Reviewed by Robert Pepperell

pepperell@ntlword.com

According to Ulrich Baer, "Each photograph, by virtue of the medium, inevitably turns the viewer into a latecomer at the depicted site." (p. 181), unifying in some paradoxical way the present and the past. Given that we are in some sense ‘present’ at the scene, how are we to read photographs of sites that elicit some of the most awful associations it is possible to imagine? Should it be as passive observers who are shielded by the buffer of historical distance or, as Baer argues, are we really witnesses to an event that is not entombed in the past, but part of an ongoing process of seeing and knowing?

Analysing a range of images of ‘trauma’, from Charcot’s flash-frozen hysterics in the Saltpêtière to a Nazi official’s matter of fact colour slides of life in the Polish ghetto of Lodz, Baer asks us to consider the scenes depicted outside of their historicized context. Instead we are invited to look upon them as a testament to extreme human experience — a "zenith" of horror — that cannot be defused by an appeal to a wider social milieu.

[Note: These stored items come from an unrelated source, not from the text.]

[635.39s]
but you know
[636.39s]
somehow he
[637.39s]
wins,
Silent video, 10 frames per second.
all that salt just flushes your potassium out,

He argues that photography and trauma (both nineteenth-century inventions) are characterized by a postponement or delay by which an event that occurs but is not consciously registered is only brought into experience at a later date, just as a film exposed in a flash undergoes a prolonged process of development and fixing. Thus:

"Traumatic events . . . exert their troubling grip on memory and on the imagination because they were not consciously experienced at the time of their occurrence. Just as the photograph ‘mechanically repeats what could never be repeated existentially,’ as Roland Barthes writes, trauma results from experiences that are registered as ‘reality imprints’ or, as psychiatrists have phrased it, recorded ‘photographically, without integration into semantic memory’." (p. 8)

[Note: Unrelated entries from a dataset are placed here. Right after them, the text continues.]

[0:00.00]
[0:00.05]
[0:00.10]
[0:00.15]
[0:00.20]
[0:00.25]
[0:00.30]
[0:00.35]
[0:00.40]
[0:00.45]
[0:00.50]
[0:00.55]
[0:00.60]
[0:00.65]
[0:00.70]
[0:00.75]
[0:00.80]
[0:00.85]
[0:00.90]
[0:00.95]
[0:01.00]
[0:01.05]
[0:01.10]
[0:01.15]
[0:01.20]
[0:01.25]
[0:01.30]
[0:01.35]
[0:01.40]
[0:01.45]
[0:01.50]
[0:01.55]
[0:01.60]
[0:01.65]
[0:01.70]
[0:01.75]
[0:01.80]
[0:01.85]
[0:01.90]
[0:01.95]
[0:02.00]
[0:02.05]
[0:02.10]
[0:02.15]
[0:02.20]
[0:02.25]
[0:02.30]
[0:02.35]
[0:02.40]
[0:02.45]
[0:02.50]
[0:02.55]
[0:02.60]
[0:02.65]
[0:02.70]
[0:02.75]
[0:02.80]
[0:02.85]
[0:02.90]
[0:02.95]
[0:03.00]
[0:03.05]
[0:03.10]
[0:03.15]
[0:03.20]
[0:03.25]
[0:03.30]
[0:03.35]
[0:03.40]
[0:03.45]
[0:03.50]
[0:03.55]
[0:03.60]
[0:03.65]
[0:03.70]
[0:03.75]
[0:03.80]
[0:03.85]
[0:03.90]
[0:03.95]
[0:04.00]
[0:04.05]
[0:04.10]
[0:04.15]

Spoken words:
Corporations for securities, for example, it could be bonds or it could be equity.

Using a range of authors from Freud to Benjamin and Bazin to Barthes, Baer seeks to usurp our common understanding of the photograph with a richly informed and persuasive discourse. Rather than serving as an objective record of historical fact, photographs of the kind considered here construct a experience that never existed at the time the image was taken. Thus we become part of, and to some extent responsible for, a living chain that extends across time and which is not foreclosed by the shutter.

In Spectral Evidence, Ulrich Baer manages to overcome the deeply melancholic mood of the images discussed, with their profound sense of foreboding and pending suffering. Rather, he looks to the images to "open up a future that is not known and, because it is not known, might yet be changed." (p. 182).